[Opening Exercise materials section]
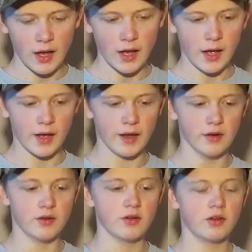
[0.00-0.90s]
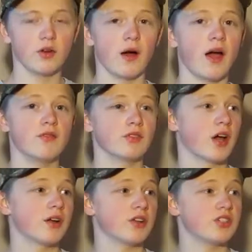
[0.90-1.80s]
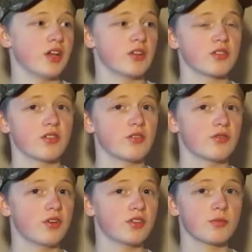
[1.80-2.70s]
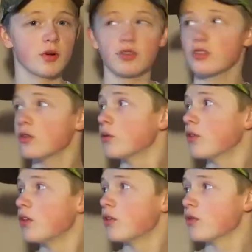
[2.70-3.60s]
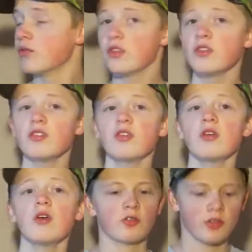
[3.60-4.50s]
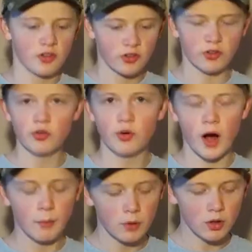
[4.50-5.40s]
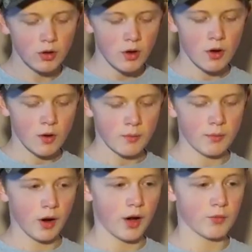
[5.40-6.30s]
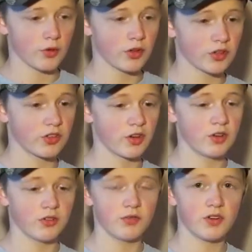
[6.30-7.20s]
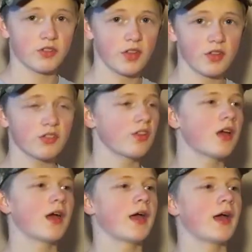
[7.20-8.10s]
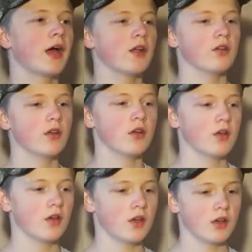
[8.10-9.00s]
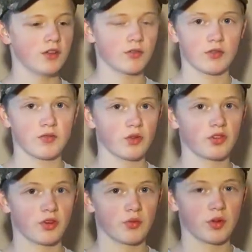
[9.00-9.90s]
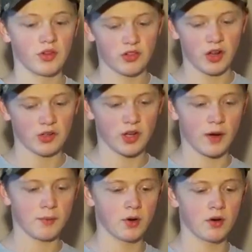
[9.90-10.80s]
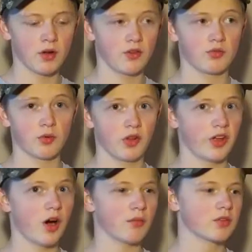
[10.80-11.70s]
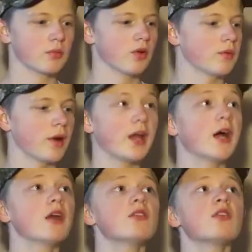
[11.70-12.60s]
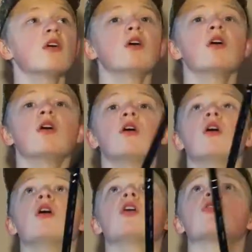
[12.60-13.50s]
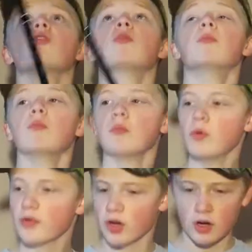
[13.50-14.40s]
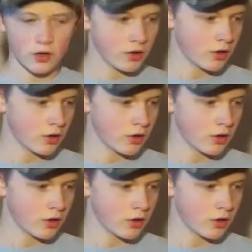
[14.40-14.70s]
and I haven't gotten a chance to fish much with either of these. This is a new combo, but I'm really excited to fish this, and it definitely feels like a really solid combo. It's really comfortable in my hands. So moving on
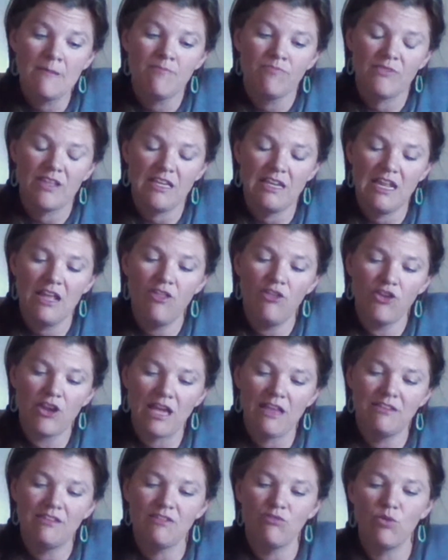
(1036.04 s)
In either
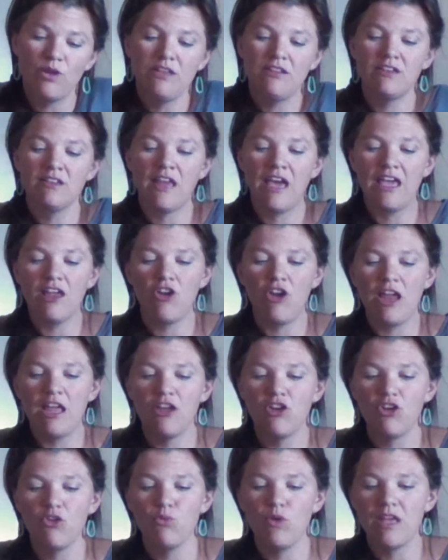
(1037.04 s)
case, if we deny our
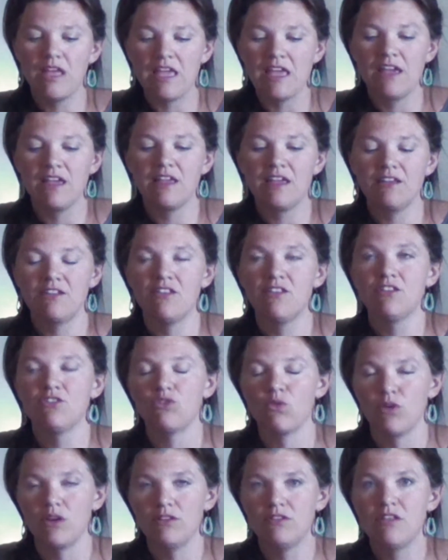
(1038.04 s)
anger, we can't get to the
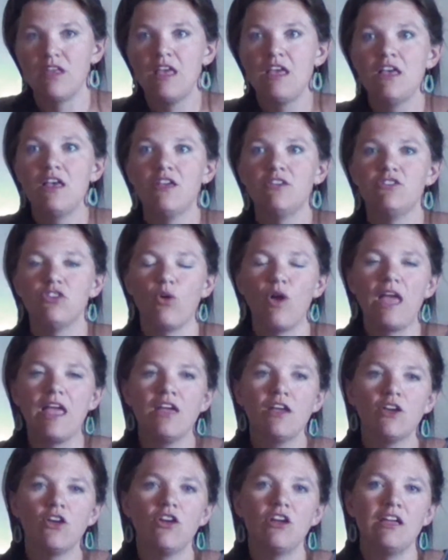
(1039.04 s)
source. So
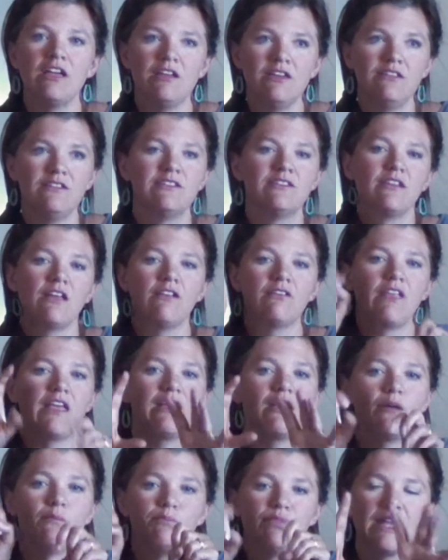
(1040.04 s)
anger is like
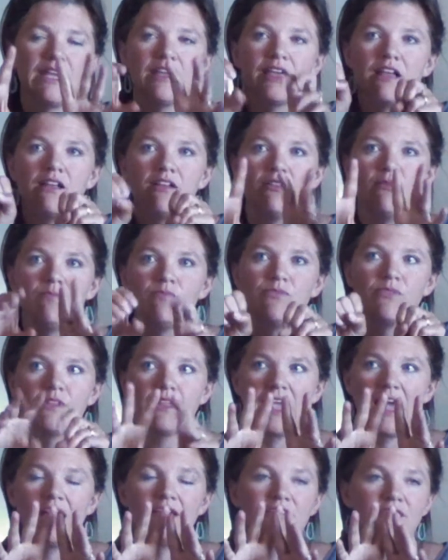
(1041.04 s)
a blinking
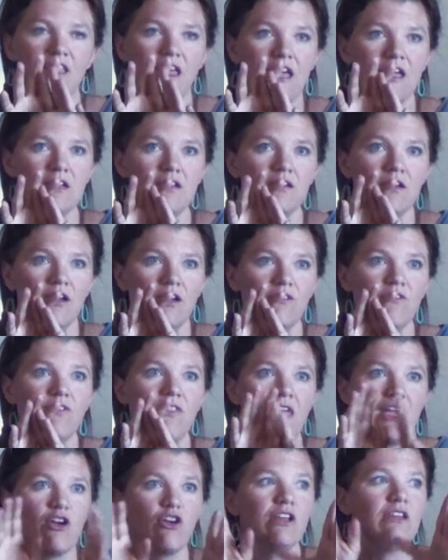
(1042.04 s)
gaslight of
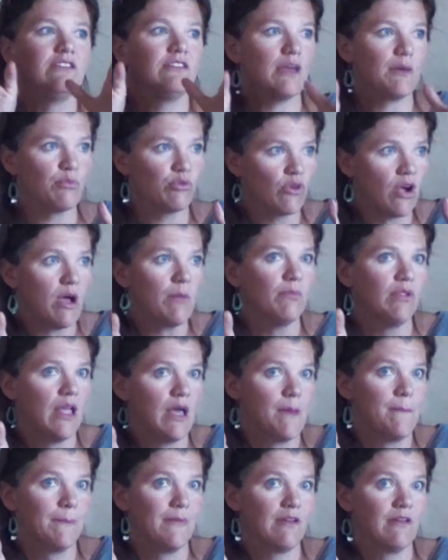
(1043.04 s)
there is a
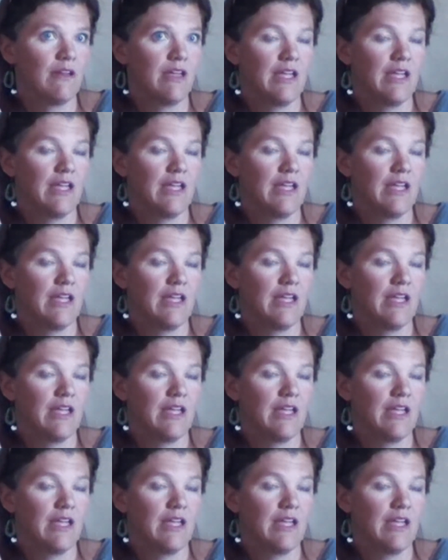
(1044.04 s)
problem.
[Closing Exercise materials section]
* [Problem requirements]: Once the pictures are removed, repeat all of the data above exactly.

* [Solution for this exercise]:
[0.00-0.90s]
[0.90-1.80s]
[1.80-2.70s]
[2.70-3.60s]
[3.60-4.50s]
[4.50-5.40s]
[5.40-6.30s]
[6.30-7.20s]
[7.20-8.10s]
[8.10-9.00s]
[9.00-9.90s]
[9.90-10.80s]
[10.80-11.70s]
[11.70-12.60s]
[12.60-13.50s]
[13.50-14.40s]
[14.40-14.70s]
and I haven't gotten a chance to fish much with either of these. This is a new combo, but I'm really excited to fish this, and it definitely feels like a really solid combo. It's really comfortable in my hands. So moving on
(1036.04 s)
In either
(1037.04 s)
case, if we deny our
(1038.04 s)
anger, we can't get to the
(1039.04 s)
source. So
(1040.04 s)
anger is like
(1041.04 s)
a blinking
(1042.04 s)
gaslight of
(1043.04 s)
there is a
(1044.04 s)
problem.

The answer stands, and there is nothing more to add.